Pictures stay out; everything else in the records gets transcribed exactly.

(Dataset records)

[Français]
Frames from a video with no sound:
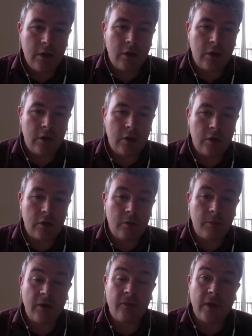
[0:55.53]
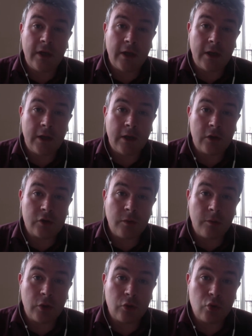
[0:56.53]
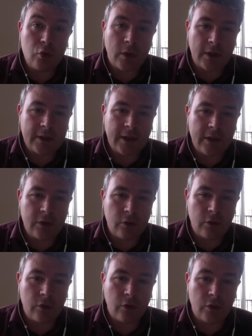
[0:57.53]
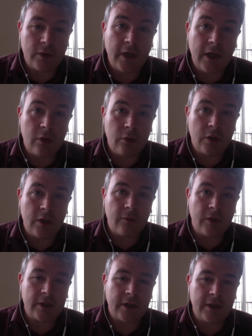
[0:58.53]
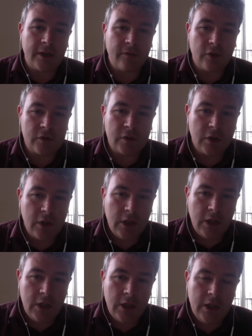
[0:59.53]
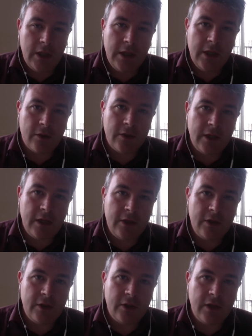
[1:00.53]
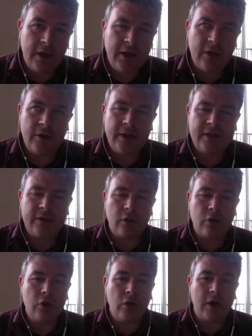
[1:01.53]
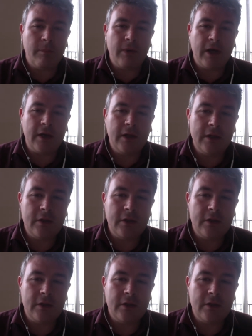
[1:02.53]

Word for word: Euh, bref, elle a en ce moment toujours un train de retard au lieu d'avoir un train d'avance. Et elle en, est encore à parler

(End Dataset records)

__Task answer__:
[Français]
Frames from a video with no sound:
[0:55.53]
[0:56.53]
[0:57.53]
[0:58.53]
[0:59.53]
[1:00.53]
[1:01.53]
[1:02.53]

Word for word: Euh, bref, elle a en ce moment toujours un train de retard au lieu d'avoir un train d'avance. Et elle en, est encore à parler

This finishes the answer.